The reduction on the antibacterial activity of gallic acid regarding the ICs in contact with the gram positive bacteria may rely on the phenolic acid’s low availability to interact with bacterial cells. As mentioned above, the antibacterial mechanism reported for gallic acid involves the interaction with the cell surface altering its electrochemical potential, reducing the membrane integrity, and causing hyperacidification of the cytoplasm via proton donation thus interfering with crucial metabolic pathways. Assuming that gallic acid is complete encapsulated in the cyclodextrin cavity forming a stable complex, proton exchange is probably lower than the one of free gallic acid. Incorporation of gallic acid within HPβCD seems to allow a better interaction with bacteria, since the IC with this CD were capable of preserving gallic acid activity against two bacteria, and the growth of S. aureus obtained was minimal. In conclusion, the encapsulation of gallic acid by the βCD and HPβCD may be a viable option for the application as an antibacterial agent.

Conclusions

The role of the solvent and pH on gallic acid properties was confirmed in this study. The intensity of phenolic acid peaks was modified by the buffer. The H3PO4/NaOH buffer allowed a better detection of the pH effect on the UV–Vis spectra.

The encapsulation of gallic acid by βCD was studied at pH 3, 5, 7 and 8 and it was observed that the basic environment (pH 7 and 8) was less suitable for encapsulation. At pH 3 and pH 5, the ICs obtained had similar stability (similar K and ∆G values) although the linear relation was better at the more acidic pH. Regarding the substituted βCD derivatives, encapsulation was only detected at pH 3. Therefore, the gallic acid neutral form appears to enhance its ability to form IC with HPβCD and MβCD. All the complexes obtained had 1:1 stoichiometry regardless of the CD, but stability of the IC was higher for HPβCD and lower for MβCD.

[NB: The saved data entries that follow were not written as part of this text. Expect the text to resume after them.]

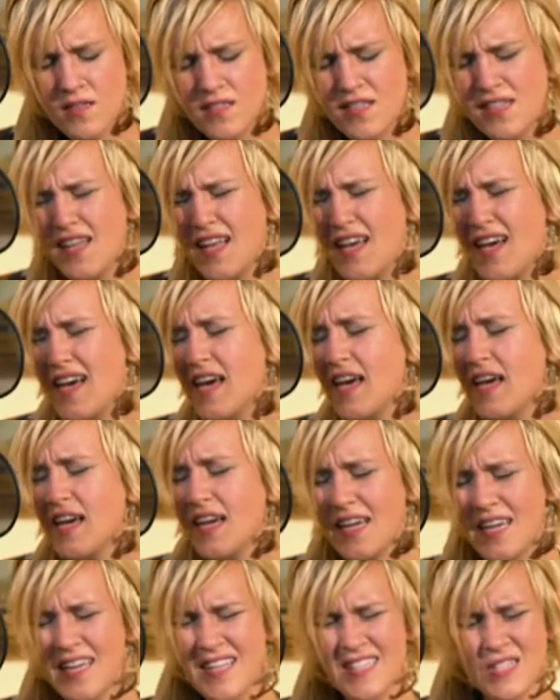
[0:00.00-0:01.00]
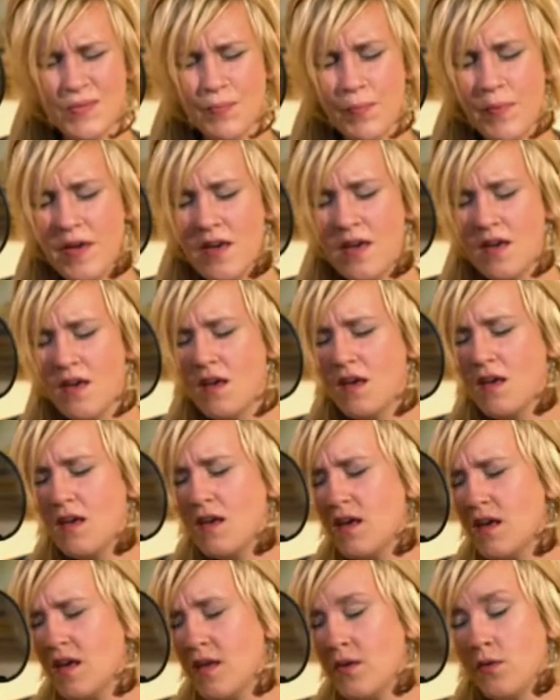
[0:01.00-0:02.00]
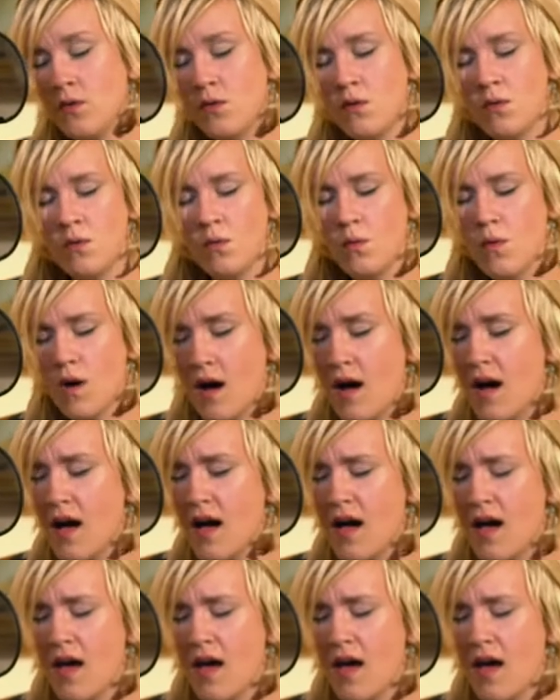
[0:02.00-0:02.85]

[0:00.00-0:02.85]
feels like it's been a while.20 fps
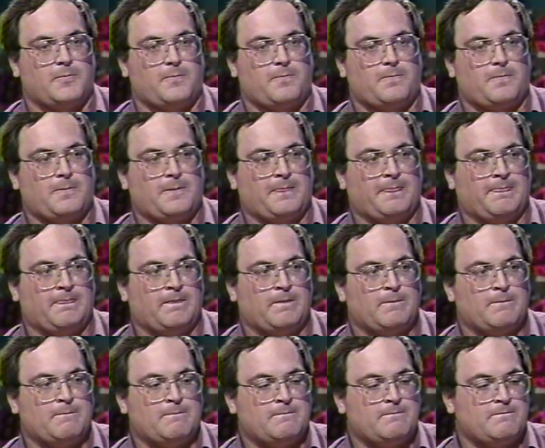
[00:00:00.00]
what is your
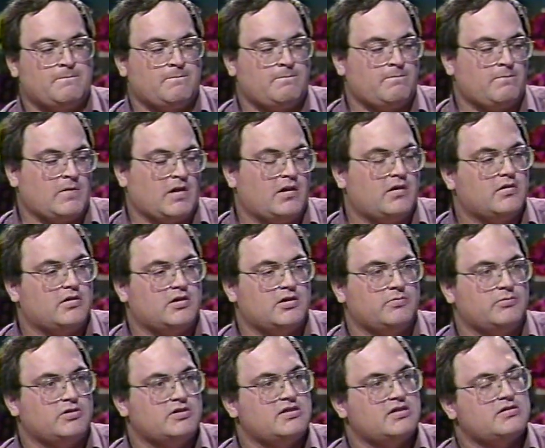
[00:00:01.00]
occupation?
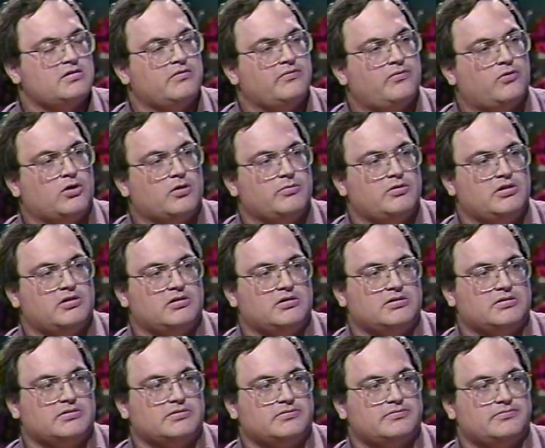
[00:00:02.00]
I'm assistant foreman in
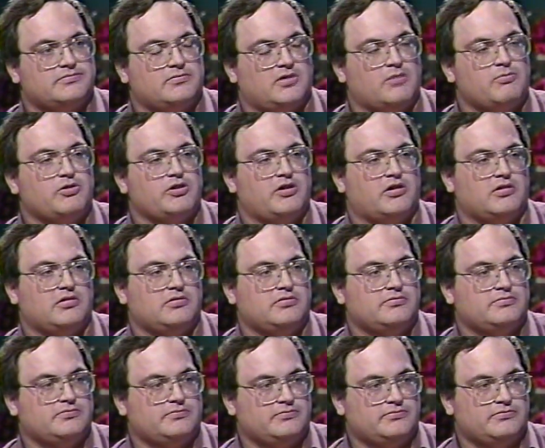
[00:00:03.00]
a lumber yard.
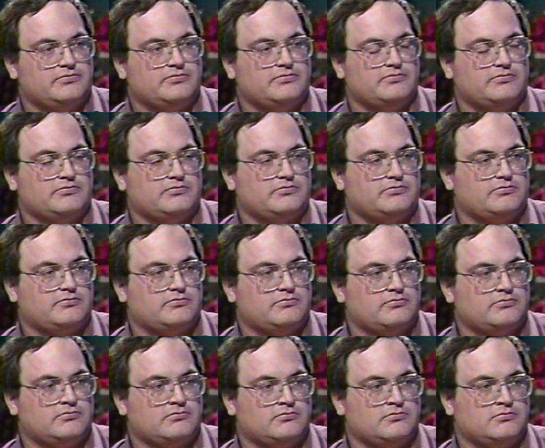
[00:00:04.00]
Okay, so you
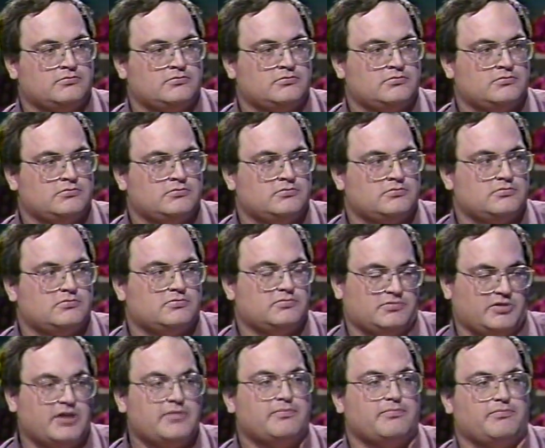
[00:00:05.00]
move lots of lumber,
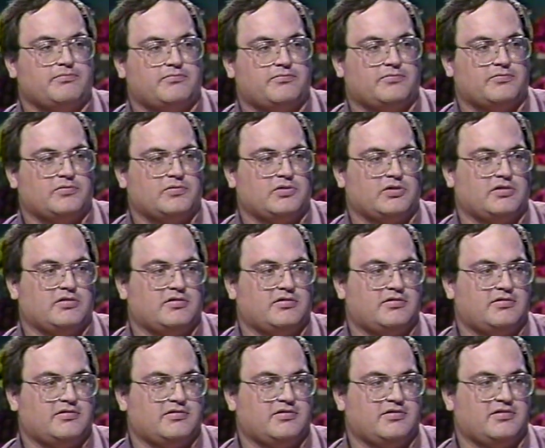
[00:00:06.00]
I noticed when I shook your
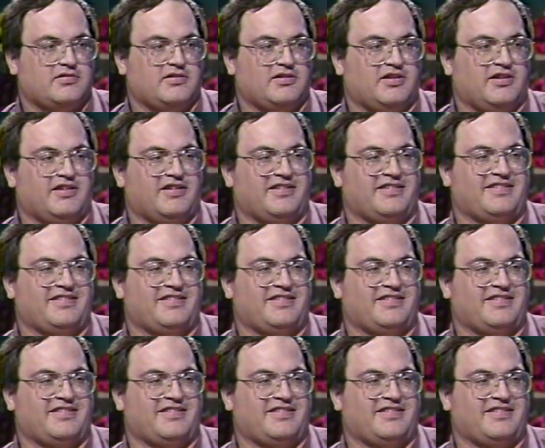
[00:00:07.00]
hand, you got realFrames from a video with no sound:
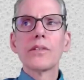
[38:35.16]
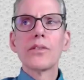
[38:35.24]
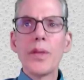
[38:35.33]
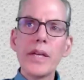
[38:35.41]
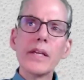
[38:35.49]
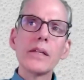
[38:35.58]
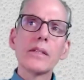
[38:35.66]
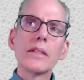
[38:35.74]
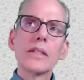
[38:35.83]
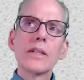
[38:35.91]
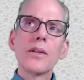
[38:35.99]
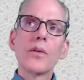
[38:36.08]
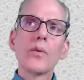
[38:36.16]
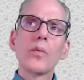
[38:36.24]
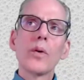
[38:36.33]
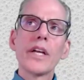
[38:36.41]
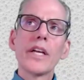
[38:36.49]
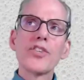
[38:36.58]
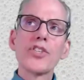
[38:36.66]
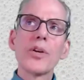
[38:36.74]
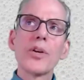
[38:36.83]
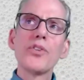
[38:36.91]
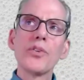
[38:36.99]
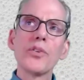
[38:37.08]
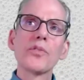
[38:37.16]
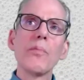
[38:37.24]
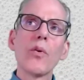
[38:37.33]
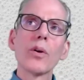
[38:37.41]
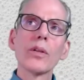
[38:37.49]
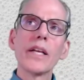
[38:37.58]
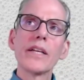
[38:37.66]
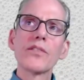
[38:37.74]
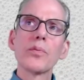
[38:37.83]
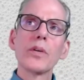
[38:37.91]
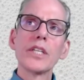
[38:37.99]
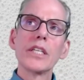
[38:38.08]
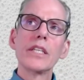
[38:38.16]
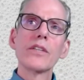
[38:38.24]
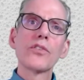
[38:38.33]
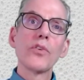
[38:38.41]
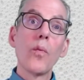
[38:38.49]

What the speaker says: so I think what I showed you is more or less what it is.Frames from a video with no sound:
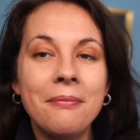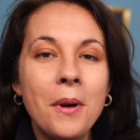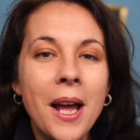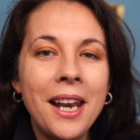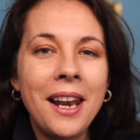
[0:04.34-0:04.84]

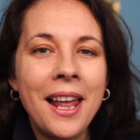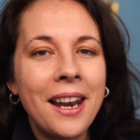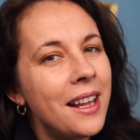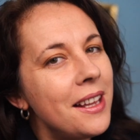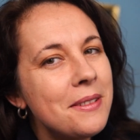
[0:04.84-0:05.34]
Well,
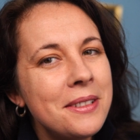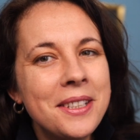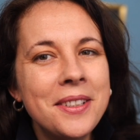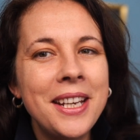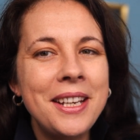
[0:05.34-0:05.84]
hello
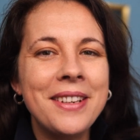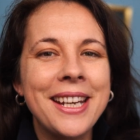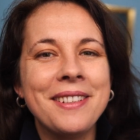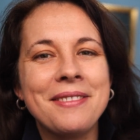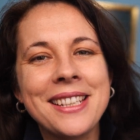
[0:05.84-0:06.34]
and good
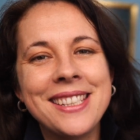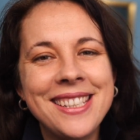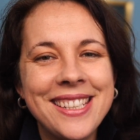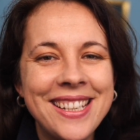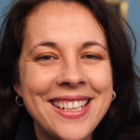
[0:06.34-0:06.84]
evening. Fancy
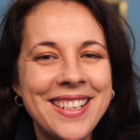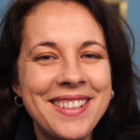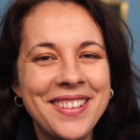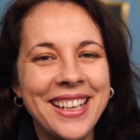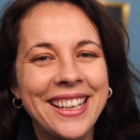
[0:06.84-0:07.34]
seeing
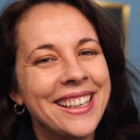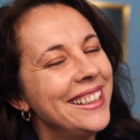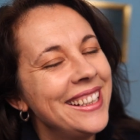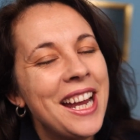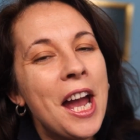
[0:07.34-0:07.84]
you here.
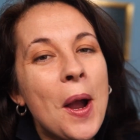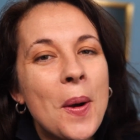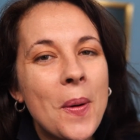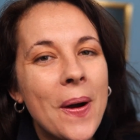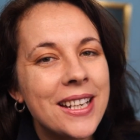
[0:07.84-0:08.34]

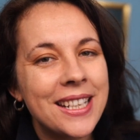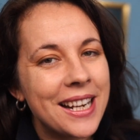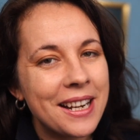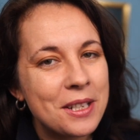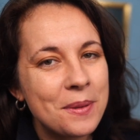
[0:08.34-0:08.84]
Quite an
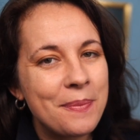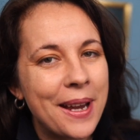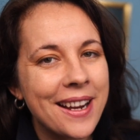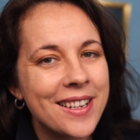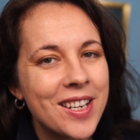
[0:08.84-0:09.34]

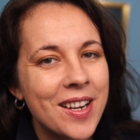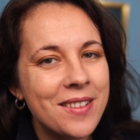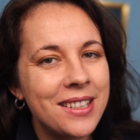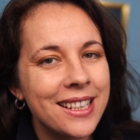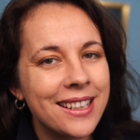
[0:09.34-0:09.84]
action-packed
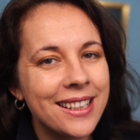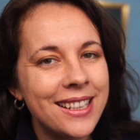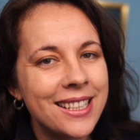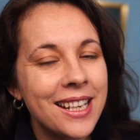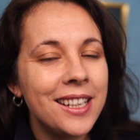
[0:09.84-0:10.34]
show tonight.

Moreover, the antimicrobial activities of the ICs between βCD and gallic acid and HPβCD and gallic acid were also analysed. Phenolic activity was retained by complexation with the CDs. The IC of HPβCD had better efficiency against the three bacteria and also exhibited higher stability. Therefore, complexation of gallic acid by HPβCD may be a viable option for the improvement of gallic acid applicability as antibacterial agent for the treatment of skin and soft tissue infections.